17. The computer program product of claim 15, wherein the two-dimensional data structure memory circuit stores each element as a respective floating point data structure, where each respective element comprises:
a respective mantissa with a respective number of mantissa bits; and
a respective exponent with a respective number of exponent bits, and
wherein compressing data stored in each row comprising determining a respective number of mantissa bits for each respective element based on a respective value of the respective weight applied to the elements in that respective row in the selected column vector.
18. The computer program product of claim 15, wherein the method further comprises:
reading, from the two-dimensional data structure memory circuit, a respective selected column vector for a plurality of columns of the two-dimensional data structure memory circuit, wherein each respective selected column vector comprises a respective element from a respective selected column in each row of the two-dimensional data structure memory circuit;
creating a plurality of windowed vectors by applying a windowing function to each respective selected column vector, wherein the windowing function applies a respective weight to each element in the respective selected column vector; and
calculating a respective Discrete Fourier Transform of each of the windowed vectors in the plurality of windowed vectors.

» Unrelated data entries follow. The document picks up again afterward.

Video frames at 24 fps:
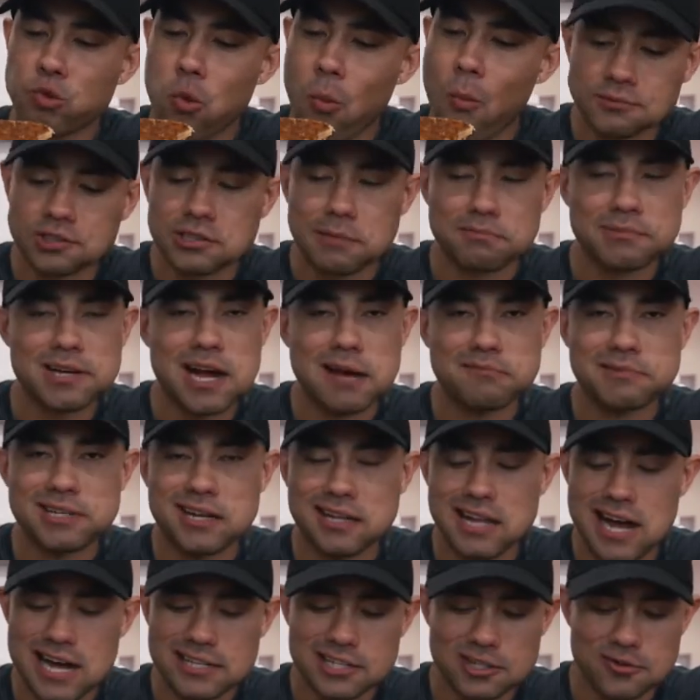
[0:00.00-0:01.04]
Sometimes a
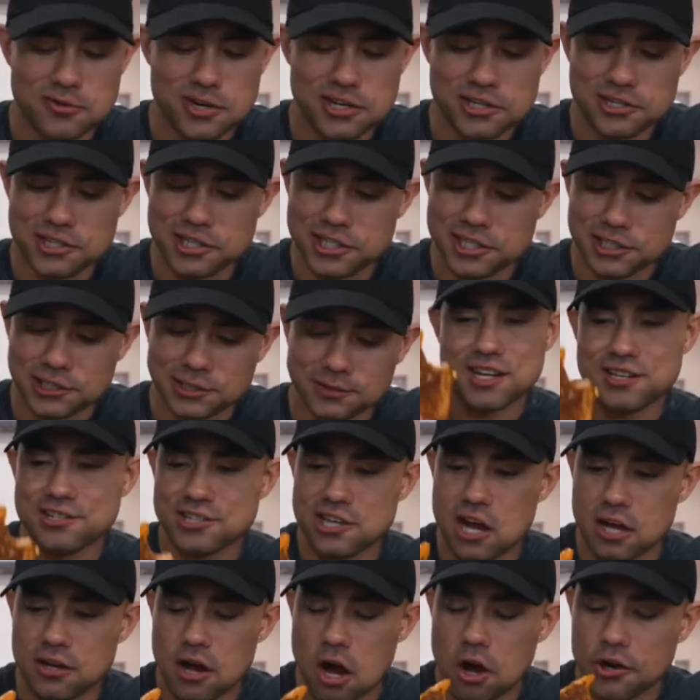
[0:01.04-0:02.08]
classic grilled cheese is
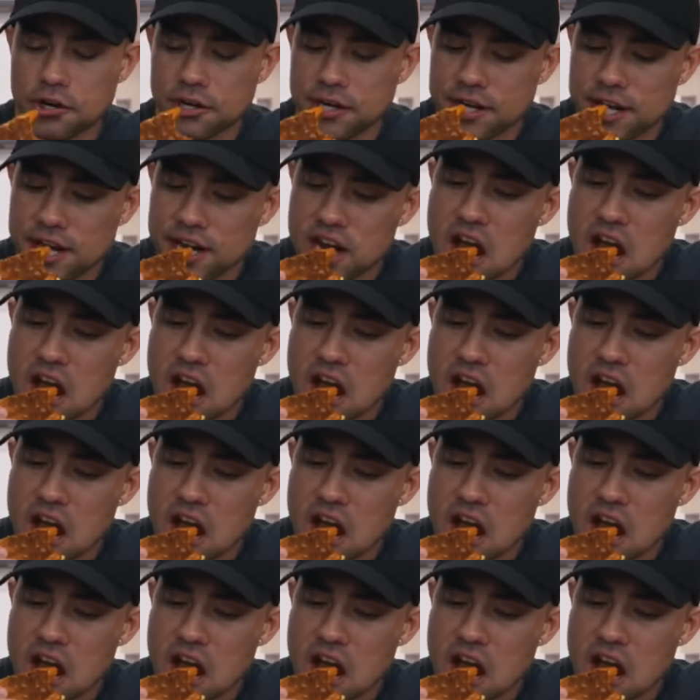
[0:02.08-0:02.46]
all you need.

19. The computer program product of claim 15, wherein the windowing function is created to mitigate spectral leakage when calculating the Discrete Fourier Transform, and wherein the windowing function comprises a respective fixed value for each respective weight.
20. The computer program product of claim 15, wherein each data vector in the R data vectors comprises a respective Discrete Fourier Transform of a respective received Frequency Modulated Continuous Wave (FMCW) chirp period within a chirp sequence of R chirp periods, and wherein the method further comprises:
determining target range information based on at least some of the R data vectors; and
determining target velocity information based on the Discrete Fourier Transform of the windowed vector.